-- What you are asked to do --
Starting at the line that contains "[0:00.00-0:00.40]", reproduce every line through the end of the entries below, with no pictures in the copy.

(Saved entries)
_ _ _ _ _
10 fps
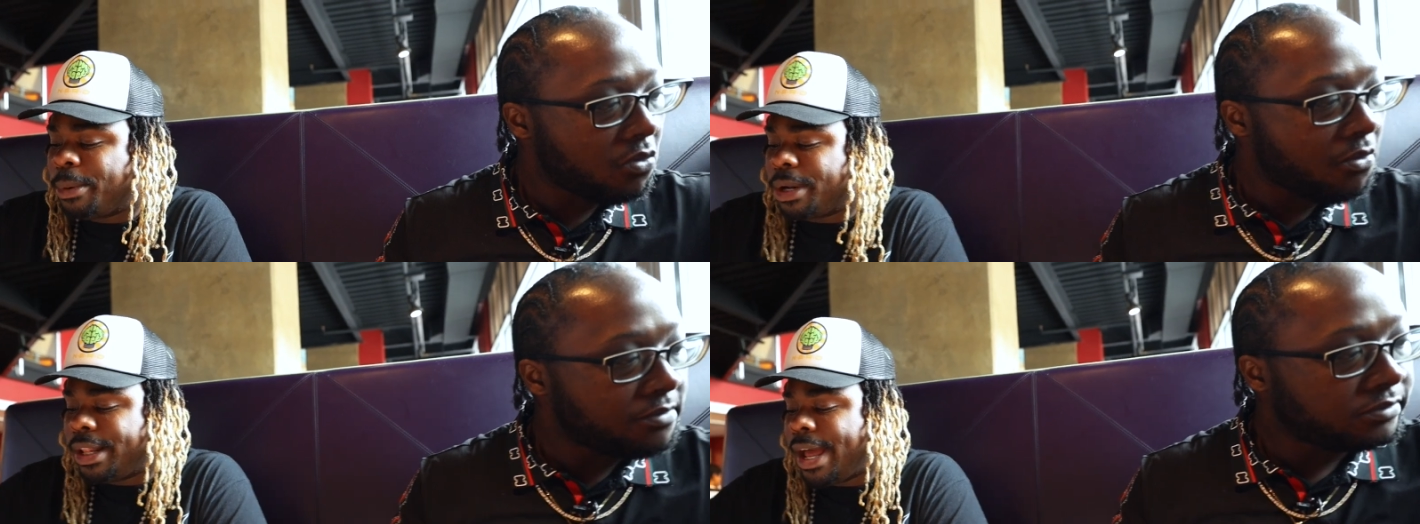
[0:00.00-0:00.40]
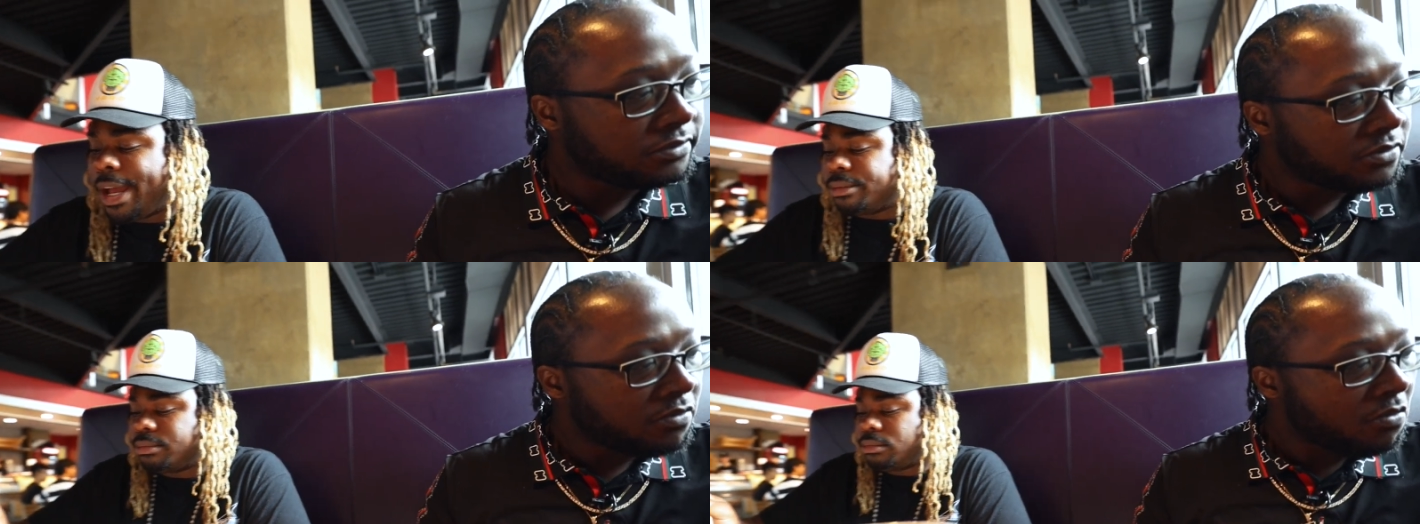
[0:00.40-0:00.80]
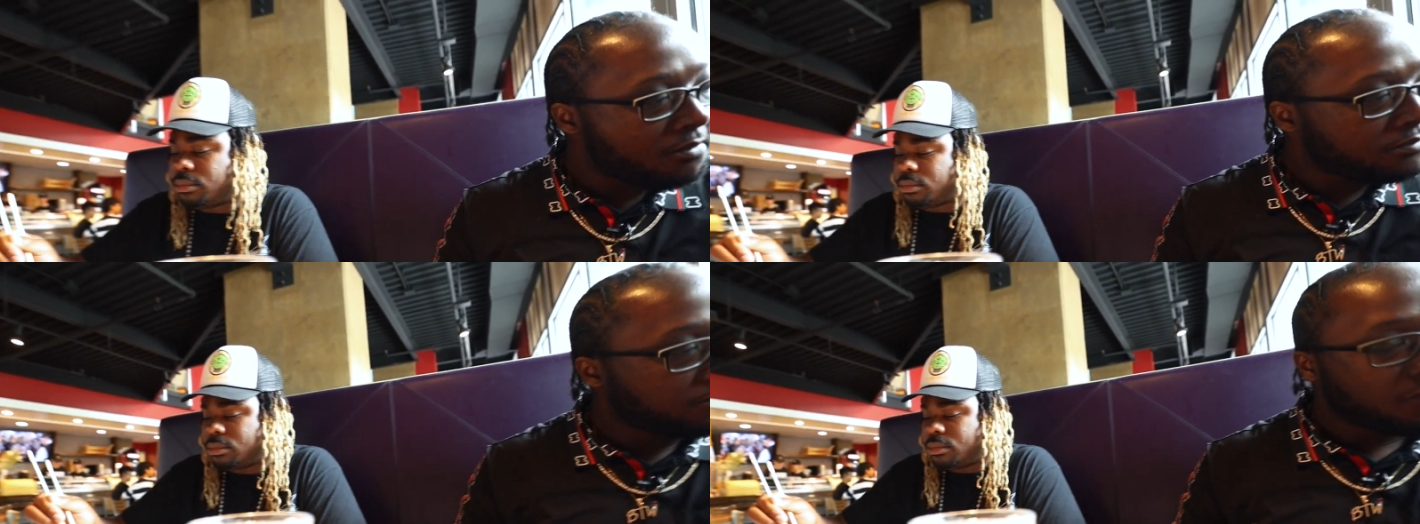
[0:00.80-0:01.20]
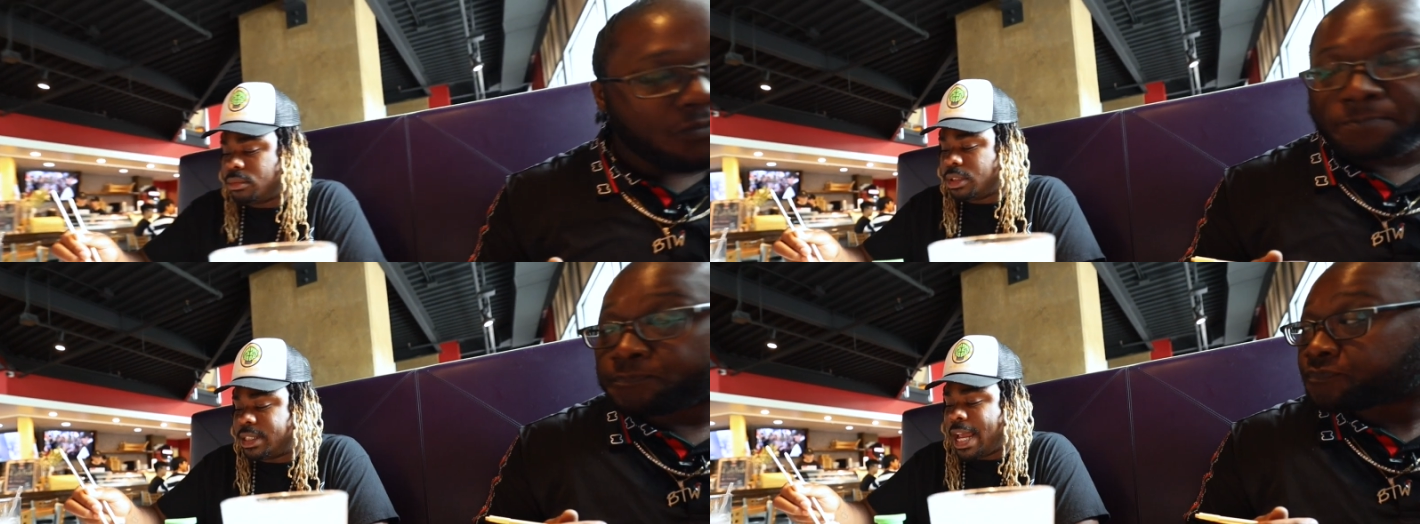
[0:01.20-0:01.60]
Speaker 1: to like,
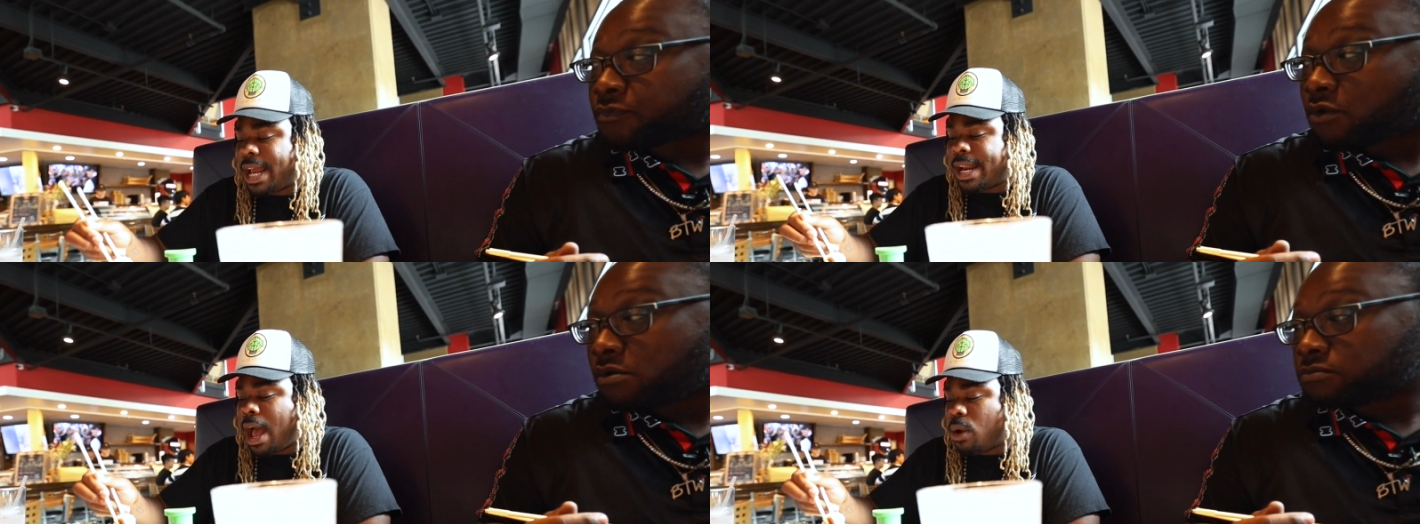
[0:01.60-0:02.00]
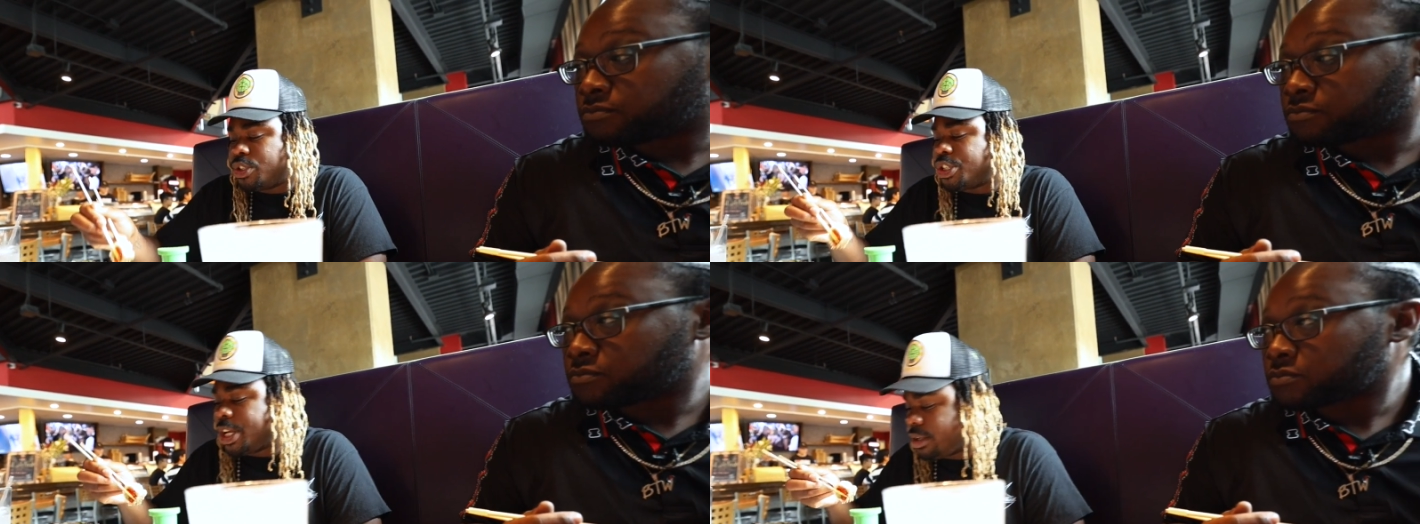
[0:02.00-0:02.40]
stand out and shit,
_ _ _ _ _
-- Written response --
[0:00.00-0:00.40]
[0:00.40-0:00.80]
[0:00.80-0:01.20]
[0:01.20-0:01.60]
Speaker 1: to like,
[0:01.60-0:02.00]
[0:02.00-0:02.40]
stand out and shit,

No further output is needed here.